水分が蒸発して、じゃがいもの表面がほくほく粉っぽくなる。そうしたら更に火を強めて、鍋をゆする。
ごろごろ転がるじゃがいもから、どんどん水分が飛んでいく。ここでしっかりと水分を飛ばさないと、サラダが水っぽくなるから注意。粗方水分が飛んだら、ボウルに移してマッシャーで熱いうちに潰す。
がしがし潰して、塊が無くなったらマヨネーズをたっぷりと入れて。粒マスタードもちょっぴり。

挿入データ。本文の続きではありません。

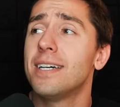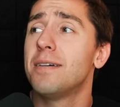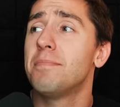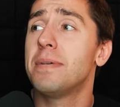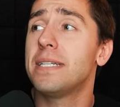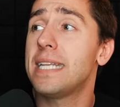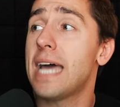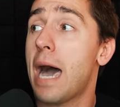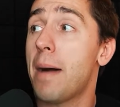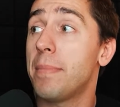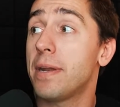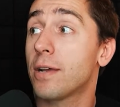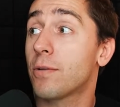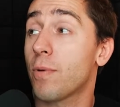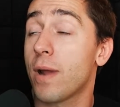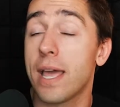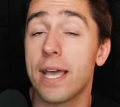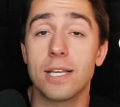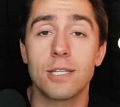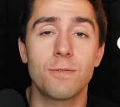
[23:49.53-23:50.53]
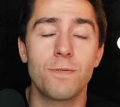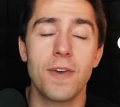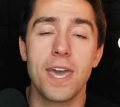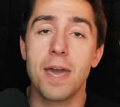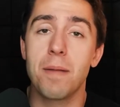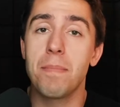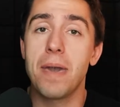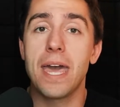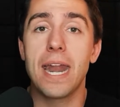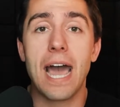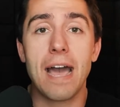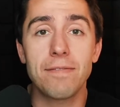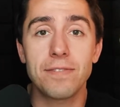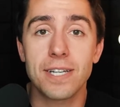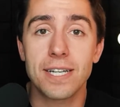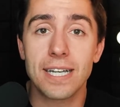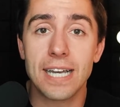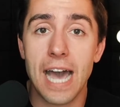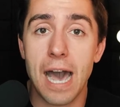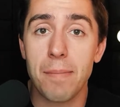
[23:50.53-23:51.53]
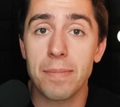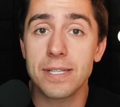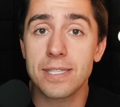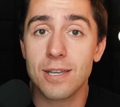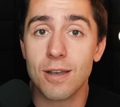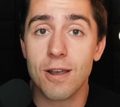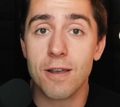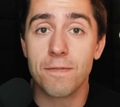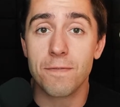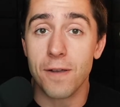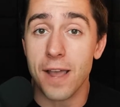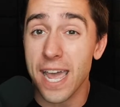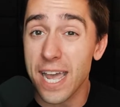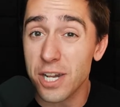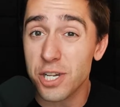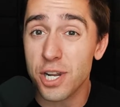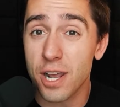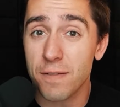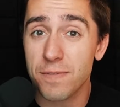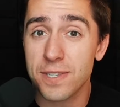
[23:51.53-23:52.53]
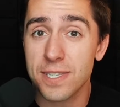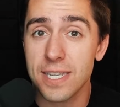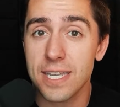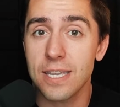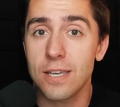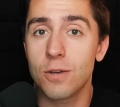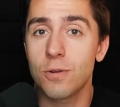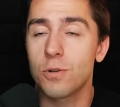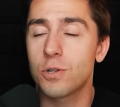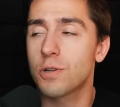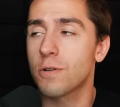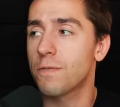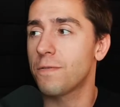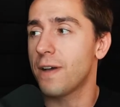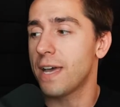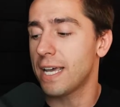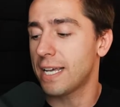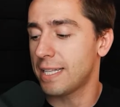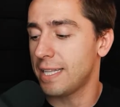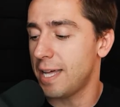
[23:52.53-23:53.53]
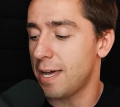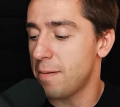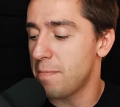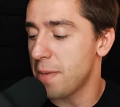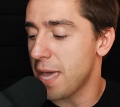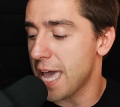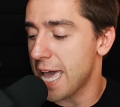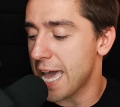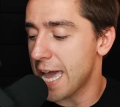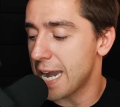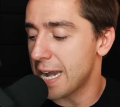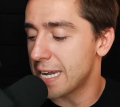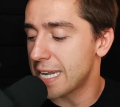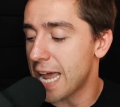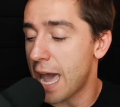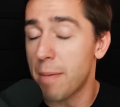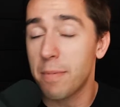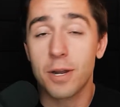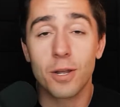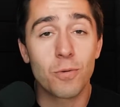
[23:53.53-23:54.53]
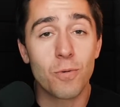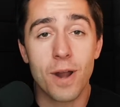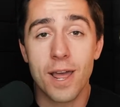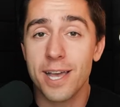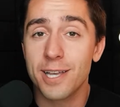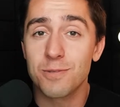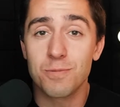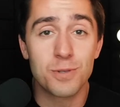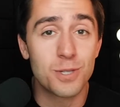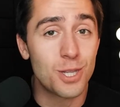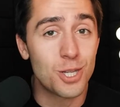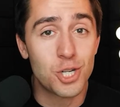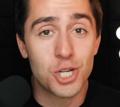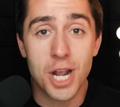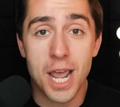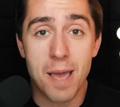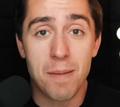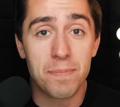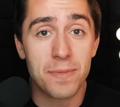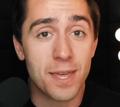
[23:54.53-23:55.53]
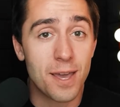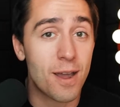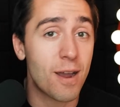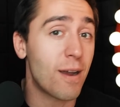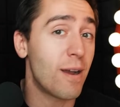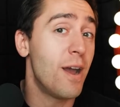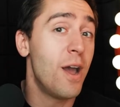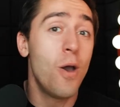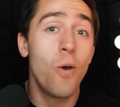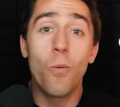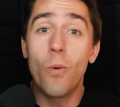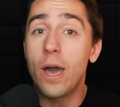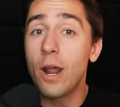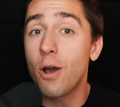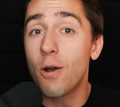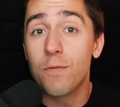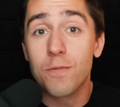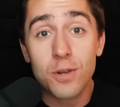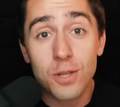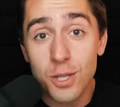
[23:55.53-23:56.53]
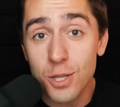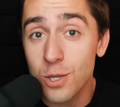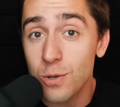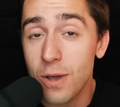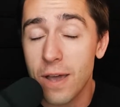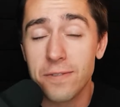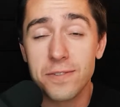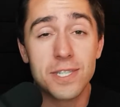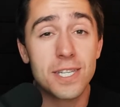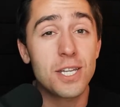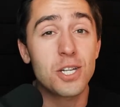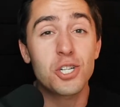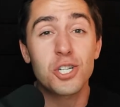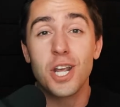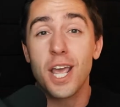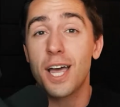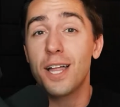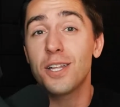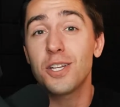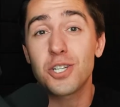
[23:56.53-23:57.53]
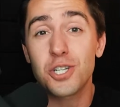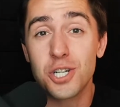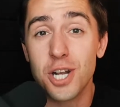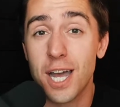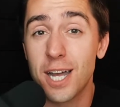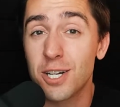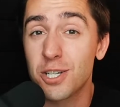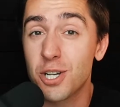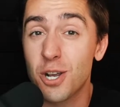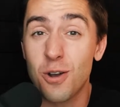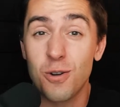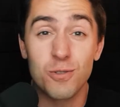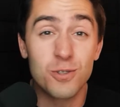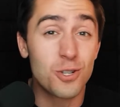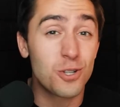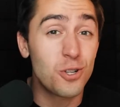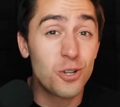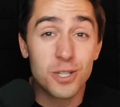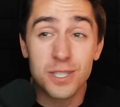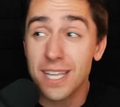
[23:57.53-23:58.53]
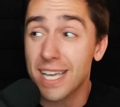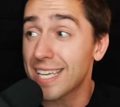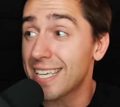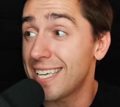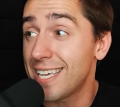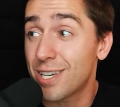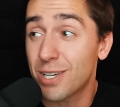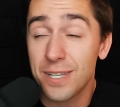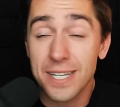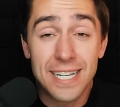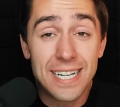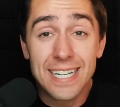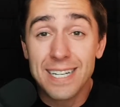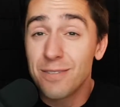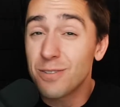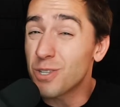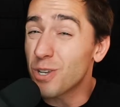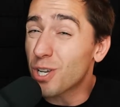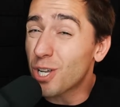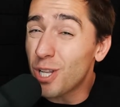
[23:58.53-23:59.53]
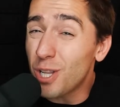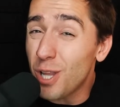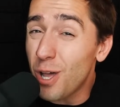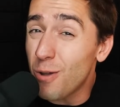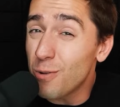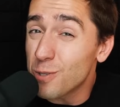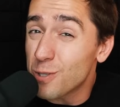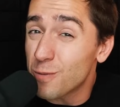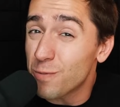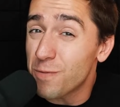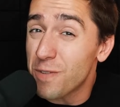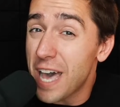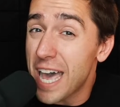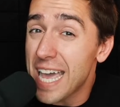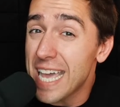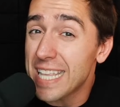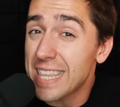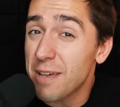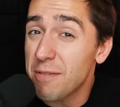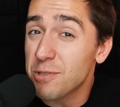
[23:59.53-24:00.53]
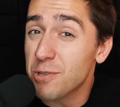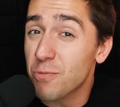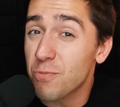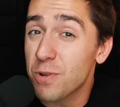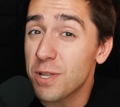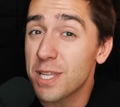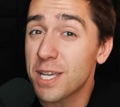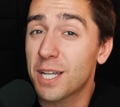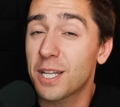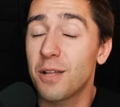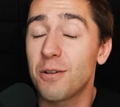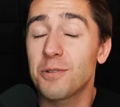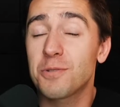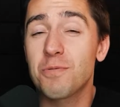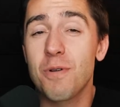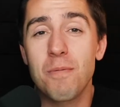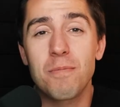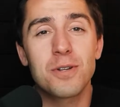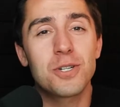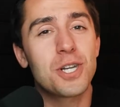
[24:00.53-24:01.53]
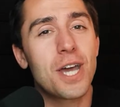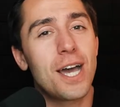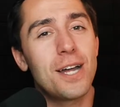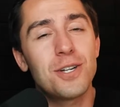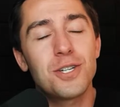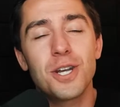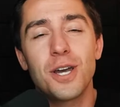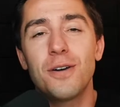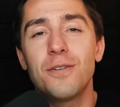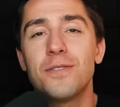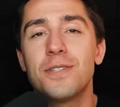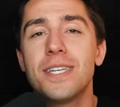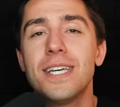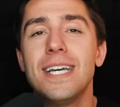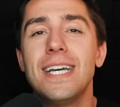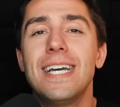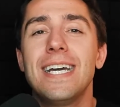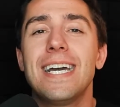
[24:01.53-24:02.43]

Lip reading: I'm a Dominick Reyes fan, man. I've done commentary for HFC, Hoosier Fight Club, and Dominick Reyes was the champ there. Went over to the UFC, challenged John Jones. Looked like it was a close fight. That was a really close one with John Jones.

細かく刻んだゆで卵もひとつ。塩で揉んでおいたきゅうりも投入。最後に胡椒をミルでガリガリ削って、味を引き締めて完成だ。
「おねえちゃん、おにぎりは梅干しとシャケね」
「シャケは手に入らなかったから、シャケフレークで勘弁して」
「ええええ!異世界ないわー!わたしのシャケが!」
「そのうち鮭っぽい何かを探すよ」
そんな会話をしながら、私はお弁当におかずを詰めていく。中には甘い卵焼き、レタスの上にポテトサラダを乗せて、プチトマトと串に刺さったミートボール。残りのスペースには唐揚げを詰めて、あとは小さめのおにぎり2個。
お弁当に蓋をして、猫柄の可愛い布で包めば完成。
「へへへ。久しぶり。おねえちゃんのお弁当」
「定番のおかずばっかりだけどねー」
「それが良いんだよー。たまに無性に食べたくなるもん」
「そう?」
妹は、お弁当を大事そうに持って嬉しそうだ。
私は椅子に座って、その様子を見ている。
まだ7時前だというのに、もう空はだいぶ明るい。
空には雲はなく、このままだと昼頃には少し汗ばむくらいになるかもしれない。
初夏の爽やかな朝。
――今日は妹が浄化の旅に出る日だ。
◇◆◇◆◇◆◇◆◇
ジルベルタ王国がある、この異世界で最大の大陸。
その大陸の其処彼処に、邪気が噴出する穢れ地がある。
この異世界で生きとし生けるもの達の生命活動の中で自然発生する穢れは一旦大地に染み込み、地中の奥底に溜まり、濃縮され、ある程度の量になると地上へ漏れ出す。それは邪気となって、地上を穢し、触れた生命を汚染する。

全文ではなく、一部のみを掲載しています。